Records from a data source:
--

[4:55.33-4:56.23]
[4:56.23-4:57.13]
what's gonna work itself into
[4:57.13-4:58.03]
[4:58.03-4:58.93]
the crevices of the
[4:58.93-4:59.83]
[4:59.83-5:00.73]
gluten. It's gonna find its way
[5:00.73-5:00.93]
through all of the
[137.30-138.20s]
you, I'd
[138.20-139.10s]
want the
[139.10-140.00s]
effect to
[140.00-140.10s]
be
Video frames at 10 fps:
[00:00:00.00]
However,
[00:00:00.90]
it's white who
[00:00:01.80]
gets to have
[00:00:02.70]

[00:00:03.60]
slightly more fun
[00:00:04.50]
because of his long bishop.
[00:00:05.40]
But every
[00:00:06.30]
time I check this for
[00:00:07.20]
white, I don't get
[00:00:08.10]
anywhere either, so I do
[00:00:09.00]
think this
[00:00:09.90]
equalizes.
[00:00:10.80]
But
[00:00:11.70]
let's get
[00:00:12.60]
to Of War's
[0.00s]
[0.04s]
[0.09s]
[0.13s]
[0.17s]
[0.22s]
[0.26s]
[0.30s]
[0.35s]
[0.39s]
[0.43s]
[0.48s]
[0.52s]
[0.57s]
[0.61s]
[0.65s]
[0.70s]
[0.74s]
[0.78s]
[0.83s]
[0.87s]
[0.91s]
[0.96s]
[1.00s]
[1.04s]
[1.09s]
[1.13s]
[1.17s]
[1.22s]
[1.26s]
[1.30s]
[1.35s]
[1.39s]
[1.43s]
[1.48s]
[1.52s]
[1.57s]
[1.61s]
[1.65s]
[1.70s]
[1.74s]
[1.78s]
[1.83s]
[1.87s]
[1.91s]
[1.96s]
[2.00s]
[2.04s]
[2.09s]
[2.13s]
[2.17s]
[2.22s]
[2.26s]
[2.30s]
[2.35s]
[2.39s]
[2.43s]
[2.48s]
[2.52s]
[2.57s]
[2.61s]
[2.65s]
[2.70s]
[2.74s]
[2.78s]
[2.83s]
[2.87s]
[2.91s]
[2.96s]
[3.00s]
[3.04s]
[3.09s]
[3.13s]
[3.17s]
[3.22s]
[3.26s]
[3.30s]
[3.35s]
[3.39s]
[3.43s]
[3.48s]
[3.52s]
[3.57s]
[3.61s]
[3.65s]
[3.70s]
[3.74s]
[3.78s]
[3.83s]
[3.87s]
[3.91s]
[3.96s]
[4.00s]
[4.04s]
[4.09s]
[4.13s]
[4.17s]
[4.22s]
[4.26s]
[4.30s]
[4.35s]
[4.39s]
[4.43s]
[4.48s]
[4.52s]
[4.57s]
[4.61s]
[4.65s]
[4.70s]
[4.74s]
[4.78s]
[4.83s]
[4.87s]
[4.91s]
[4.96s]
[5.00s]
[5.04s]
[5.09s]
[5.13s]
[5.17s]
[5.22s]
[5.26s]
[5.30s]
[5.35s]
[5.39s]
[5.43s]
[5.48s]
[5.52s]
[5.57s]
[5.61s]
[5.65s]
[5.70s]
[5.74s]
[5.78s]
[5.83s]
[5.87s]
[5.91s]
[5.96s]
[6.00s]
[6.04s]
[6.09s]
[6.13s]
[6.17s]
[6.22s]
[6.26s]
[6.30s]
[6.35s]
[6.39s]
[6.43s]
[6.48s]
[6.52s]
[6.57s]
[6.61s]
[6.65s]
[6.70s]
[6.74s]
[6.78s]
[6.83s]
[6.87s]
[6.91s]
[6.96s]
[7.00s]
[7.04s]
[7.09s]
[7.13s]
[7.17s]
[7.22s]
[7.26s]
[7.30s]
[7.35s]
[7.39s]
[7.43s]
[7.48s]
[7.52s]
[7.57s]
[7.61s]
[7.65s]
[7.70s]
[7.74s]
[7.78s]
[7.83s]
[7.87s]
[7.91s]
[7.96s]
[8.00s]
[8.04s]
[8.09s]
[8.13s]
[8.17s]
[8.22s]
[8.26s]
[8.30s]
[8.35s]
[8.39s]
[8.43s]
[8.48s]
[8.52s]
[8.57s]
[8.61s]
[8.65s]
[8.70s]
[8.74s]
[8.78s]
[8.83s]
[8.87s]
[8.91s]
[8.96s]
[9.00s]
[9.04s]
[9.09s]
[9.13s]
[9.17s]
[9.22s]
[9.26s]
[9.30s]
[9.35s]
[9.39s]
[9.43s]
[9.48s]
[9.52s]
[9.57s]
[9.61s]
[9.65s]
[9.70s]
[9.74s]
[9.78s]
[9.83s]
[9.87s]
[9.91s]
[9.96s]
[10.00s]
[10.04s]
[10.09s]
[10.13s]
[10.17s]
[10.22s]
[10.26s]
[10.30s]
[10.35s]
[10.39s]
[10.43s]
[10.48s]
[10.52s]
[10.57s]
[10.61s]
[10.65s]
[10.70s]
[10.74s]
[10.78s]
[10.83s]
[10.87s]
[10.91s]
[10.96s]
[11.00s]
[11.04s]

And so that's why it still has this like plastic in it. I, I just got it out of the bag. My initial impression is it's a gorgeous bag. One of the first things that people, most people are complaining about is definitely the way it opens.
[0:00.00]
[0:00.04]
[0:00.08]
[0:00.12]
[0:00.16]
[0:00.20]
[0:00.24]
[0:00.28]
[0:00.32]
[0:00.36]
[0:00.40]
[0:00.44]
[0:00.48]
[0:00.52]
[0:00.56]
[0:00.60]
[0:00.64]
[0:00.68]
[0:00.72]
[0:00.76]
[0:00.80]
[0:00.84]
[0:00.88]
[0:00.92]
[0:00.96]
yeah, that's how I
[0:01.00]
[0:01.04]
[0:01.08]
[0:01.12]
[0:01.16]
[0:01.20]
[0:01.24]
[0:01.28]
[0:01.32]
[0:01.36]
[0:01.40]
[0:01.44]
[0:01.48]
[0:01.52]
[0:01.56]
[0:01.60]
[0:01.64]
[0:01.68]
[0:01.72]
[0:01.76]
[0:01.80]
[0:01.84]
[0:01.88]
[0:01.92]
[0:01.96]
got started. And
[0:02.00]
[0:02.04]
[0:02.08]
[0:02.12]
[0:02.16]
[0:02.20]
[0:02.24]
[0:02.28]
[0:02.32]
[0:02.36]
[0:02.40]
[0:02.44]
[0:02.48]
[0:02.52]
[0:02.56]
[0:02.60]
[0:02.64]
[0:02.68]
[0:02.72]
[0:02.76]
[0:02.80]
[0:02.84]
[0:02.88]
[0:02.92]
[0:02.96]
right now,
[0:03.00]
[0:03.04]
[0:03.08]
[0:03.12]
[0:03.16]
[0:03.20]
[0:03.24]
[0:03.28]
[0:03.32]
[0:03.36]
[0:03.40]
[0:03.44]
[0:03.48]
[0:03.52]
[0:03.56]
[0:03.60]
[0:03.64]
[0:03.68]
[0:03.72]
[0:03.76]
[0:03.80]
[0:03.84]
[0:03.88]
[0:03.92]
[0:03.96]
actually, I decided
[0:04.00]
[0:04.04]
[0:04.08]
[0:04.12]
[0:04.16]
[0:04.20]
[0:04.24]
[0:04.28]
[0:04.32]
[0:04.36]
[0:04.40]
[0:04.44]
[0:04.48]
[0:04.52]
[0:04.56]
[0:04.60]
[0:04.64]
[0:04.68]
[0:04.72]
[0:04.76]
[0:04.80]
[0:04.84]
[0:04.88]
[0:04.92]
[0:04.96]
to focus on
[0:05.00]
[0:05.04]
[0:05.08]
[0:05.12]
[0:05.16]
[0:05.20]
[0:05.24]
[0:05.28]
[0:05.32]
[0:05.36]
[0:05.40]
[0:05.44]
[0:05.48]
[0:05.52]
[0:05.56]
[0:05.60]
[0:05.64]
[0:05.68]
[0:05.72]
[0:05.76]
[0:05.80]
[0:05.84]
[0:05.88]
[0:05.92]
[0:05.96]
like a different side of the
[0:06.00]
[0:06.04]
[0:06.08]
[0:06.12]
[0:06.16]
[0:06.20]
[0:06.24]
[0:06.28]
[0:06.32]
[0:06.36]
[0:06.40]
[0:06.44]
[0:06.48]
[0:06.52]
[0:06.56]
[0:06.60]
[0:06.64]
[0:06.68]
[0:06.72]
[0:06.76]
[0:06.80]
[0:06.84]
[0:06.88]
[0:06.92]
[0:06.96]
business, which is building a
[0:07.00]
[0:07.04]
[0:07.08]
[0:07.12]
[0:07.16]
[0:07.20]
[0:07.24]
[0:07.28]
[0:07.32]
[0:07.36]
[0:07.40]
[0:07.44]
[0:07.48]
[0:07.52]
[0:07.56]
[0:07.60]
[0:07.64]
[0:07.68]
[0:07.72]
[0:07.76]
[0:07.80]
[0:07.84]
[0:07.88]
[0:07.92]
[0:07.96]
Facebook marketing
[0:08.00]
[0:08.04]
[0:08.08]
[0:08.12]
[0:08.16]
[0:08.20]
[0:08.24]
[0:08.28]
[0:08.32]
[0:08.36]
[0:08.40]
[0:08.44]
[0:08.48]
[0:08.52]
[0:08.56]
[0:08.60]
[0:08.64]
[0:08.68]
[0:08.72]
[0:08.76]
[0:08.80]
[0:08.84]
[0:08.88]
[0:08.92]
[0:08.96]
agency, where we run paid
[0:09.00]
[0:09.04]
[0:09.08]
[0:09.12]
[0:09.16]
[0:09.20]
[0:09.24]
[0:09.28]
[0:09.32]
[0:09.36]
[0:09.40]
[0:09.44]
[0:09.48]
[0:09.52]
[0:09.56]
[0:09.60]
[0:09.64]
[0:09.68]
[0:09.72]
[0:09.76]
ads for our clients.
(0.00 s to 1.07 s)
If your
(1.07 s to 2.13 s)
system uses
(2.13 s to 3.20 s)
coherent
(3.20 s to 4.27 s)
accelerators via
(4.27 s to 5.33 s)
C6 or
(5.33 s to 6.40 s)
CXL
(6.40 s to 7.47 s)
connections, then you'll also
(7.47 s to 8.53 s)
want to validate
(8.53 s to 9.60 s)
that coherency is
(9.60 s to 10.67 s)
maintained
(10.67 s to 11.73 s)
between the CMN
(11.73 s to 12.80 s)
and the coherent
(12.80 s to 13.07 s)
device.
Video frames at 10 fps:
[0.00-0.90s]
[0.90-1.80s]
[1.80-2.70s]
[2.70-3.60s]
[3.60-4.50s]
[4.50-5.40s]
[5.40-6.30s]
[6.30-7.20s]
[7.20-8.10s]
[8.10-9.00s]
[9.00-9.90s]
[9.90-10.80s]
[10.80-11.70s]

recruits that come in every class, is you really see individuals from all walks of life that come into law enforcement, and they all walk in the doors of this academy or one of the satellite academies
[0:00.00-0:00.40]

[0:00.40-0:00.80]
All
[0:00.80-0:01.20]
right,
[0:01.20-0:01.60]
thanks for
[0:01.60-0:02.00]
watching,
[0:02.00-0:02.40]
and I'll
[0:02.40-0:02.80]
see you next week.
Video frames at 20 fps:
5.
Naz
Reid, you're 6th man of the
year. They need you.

--

Task directions: Print only the lines from the one with "[8.10-9.00s]" to the end of the records, both included.

Task answer:
[8.10-9.00s]
[9.00-9.90s]
[9.90-10.80s]
[10.80-11.70s]

recruits that come in every class, is you really see individuals from all walks of life that come into law enforcement, and they all walk in the doors of this academy or one of the satellite academies
[0:00.00-0:00.40]

[0:00.40-0:00.80]
All
[0:00.80-0:01.20]
right,
[0:01.20-0:01.60]
thanks for
[0:01.60-0:02.00]
watching,
[0:02.00-0:02.40]
and I'll
[0:02.40-0:02.80]
see you next week.
Video frames at 20 fps:
5.
Naz
Reid, you're 6th man of the
year. They need you.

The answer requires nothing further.